Segment Start: RECORD SET

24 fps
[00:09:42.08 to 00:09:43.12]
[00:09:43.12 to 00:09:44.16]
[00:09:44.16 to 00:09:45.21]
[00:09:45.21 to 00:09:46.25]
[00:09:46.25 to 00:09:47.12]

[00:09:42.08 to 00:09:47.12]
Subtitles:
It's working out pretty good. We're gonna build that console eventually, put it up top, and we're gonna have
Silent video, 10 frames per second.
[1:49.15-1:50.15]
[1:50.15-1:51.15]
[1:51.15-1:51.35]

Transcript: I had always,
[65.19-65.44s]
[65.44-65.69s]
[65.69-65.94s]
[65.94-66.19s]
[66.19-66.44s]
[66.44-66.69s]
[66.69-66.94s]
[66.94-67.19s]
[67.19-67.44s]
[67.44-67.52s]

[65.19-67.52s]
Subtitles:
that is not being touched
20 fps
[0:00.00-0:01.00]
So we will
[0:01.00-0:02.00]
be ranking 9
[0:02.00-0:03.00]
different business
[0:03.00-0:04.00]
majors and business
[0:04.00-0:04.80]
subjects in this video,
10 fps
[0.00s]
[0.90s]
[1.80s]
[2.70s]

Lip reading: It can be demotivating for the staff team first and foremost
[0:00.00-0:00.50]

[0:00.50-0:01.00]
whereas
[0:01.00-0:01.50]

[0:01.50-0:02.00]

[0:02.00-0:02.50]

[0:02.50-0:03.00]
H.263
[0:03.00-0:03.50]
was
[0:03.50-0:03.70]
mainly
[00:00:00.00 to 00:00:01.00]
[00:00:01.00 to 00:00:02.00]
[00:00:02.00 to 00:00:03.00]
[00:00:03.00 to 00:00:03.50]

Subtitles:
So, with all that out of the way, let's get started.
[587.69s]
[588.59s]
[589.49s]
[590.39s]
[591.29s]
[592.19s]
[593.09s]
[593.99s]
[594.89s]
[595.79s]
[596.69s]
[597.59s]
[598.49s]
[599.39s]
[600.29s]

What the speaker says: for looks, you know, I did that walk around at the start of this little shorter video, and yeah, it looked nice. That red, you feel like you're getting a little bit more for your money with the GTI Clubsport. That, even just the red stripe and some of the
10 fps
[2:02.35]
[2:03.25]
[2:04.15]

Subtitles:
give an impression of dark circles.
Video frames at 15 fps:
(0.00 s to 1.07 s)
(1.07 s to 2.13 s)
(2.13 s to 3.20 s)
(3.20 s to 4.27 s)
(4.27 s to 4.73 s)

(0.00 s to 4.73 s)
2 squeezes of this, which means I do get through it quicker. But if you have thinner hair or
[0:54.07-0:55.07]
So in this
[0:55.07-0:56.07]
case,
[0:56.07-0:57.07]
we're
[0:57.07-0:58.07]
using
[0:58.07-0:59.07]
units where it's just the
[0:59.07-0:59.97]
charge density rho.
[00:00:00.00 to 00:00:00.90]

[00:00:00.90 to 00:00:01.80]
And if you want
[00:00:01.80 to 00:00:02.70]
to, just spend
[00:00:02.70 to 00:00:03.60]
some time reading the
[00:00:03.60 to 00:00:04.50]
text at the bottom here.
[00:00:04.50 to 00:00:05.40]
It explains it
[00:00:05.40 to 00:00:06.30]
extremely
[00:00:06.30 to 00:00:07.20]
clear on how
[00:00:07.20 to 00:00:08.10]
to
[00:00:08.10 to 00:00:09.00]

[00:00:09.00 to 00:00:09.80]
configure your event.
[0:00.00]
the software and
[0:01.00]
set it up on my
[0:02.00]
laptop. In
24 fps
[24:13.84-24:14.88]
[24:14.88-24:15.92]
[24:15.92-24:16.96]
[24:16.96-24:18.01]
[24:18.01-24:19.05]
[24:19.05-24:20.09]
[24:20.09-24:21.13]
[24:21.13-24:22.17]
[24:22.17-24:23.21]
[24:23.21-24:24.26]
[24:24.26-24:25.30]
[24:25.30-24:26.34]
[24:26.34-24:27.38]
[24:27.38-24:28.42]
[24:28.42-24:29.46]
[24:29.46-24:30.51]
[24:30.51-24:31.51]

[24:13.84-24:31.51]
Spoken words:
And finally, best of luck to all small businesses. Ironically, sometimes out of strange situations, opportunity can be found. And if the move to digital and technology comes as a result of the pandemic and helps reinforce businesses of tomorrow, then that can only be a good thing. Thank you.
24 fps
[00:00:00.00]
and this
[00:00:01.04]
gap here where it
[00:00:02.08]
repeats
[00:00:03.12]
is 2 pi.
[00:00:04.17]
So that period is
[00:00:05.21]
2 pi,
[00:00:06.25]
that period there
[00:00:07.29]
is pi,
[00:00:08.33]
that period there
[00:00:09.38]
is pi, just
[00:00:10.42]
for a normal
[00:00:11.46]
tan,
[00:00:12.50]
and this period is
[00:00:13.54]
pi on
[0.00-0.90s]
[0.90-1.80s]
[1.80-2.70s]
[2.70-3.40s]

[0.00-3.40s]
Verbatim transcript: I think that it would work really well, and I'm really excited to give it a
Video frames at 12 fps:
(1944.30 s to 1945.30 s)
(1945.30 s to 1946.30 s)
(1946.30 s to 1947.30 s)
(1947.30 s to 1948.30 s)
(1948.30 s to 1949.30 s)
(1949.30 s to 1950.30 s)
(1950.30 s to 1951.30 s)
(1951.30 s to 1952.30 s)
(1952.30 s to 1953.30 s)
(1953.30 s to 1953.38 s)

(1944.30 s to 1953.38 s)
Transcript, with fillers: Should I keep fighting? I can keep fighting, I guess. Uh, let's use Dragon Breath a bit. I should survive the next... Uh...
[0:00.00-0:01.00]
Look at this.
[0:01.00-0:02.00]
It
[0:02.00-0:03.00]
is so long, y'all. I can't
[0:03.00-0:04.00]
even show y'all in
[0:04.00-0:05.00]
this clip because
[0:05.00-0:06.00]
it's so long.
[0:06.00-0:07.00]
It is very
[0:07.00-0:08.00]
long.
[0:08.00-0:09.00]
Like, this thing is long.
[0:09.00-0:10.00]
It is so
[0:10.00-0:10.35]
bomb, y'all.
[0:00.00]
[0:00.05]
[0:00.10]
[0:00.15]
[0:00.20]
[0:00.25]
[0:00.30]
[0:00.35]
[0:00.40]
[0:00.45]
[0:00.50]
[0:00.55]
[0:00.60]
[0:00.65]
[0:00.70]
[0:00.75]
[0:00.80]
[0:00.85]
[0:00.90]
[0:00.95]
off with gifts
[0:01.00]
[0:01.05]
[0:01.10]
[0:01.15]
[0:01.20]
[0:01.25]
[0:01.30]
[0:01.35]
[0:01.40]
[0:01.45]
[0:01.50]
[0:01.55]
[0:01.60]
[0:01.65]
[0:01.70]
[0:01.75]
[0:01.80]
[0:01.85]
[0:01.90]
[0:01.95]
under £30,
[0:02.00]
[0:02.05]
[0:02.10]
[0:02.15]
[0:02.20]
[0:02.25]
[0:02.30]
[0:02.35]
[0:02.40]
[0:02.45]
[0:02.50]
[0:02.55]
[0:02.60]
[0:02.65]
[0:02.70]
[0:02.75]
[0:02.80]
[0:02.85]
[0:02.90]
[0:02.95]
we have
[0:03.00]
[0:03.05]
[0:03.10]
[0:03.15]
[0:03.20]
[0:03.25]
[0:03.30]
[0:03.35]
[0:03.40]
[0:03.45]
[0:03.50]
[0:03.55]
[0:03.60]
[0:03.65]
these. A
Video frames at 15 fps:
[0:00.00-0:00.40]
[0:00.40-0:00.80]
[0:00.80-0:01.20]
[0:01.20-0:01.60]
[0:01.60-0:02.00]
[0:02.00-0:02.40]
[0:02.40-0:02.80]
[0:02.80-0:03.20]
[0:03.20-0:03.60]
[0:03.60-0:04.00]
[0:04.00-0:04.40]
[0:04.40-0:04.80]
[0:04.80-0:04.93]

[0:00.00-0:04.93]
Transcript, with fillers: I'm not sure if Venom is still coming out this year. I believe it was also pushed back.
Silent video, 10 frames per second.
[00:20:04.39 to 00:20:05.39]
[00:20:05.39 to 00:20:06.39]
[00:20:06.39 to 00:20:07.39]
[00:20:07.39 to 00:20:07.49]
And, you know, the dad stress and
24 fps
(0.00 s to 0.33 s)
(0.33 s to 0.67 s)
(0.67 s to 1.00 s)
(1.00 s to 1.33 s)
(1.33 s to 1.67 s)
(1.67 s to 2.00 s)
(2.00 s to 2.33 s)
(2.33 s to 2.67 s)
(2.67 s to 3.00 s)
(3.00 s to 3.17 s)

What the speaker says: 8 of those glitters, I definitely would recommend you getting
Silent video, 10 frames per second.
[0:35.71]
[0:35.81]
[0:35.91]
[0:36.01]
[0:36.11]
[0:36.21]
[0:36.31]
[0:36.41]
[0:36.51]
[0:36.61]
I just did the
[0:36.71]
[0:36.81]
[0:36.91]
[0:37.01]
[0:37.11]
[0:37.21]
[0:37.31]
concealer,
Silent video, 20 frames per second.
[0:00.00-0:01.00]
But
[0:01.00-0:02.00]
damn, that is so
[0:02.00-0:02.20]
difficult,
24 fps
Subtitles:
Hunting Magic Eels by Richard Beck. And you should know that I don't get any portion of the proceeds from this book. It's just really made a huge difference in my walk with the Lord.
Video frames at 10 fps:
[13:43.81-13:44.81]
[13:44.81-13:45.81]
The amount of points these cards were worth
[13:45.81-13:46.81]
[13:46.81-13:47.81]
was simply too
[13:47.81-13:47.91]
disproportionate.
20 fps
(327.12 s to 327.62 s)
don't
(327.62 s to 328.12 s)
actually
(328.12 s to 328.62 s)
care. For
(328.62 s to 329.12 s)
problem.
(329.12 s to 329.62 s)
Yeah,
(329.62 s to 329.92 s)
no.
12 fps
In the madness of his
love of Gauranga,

Segment End: RECORD SET

EXERCISE DIRECTIONS
Select every line in the records above that contains the word "What".

RESPONSE FOR THIS EXERCISE
What the speaker says: for looks, you know, I did that walk around at the start of this little shorter video, and yeah, it looked nice. That red, you feel like you're getting a little bit more for your money with the GTI Clubsport. That, even just the red stripe and some of the
What the speaker says: 8 of those glitters, I definitely would recommend you getting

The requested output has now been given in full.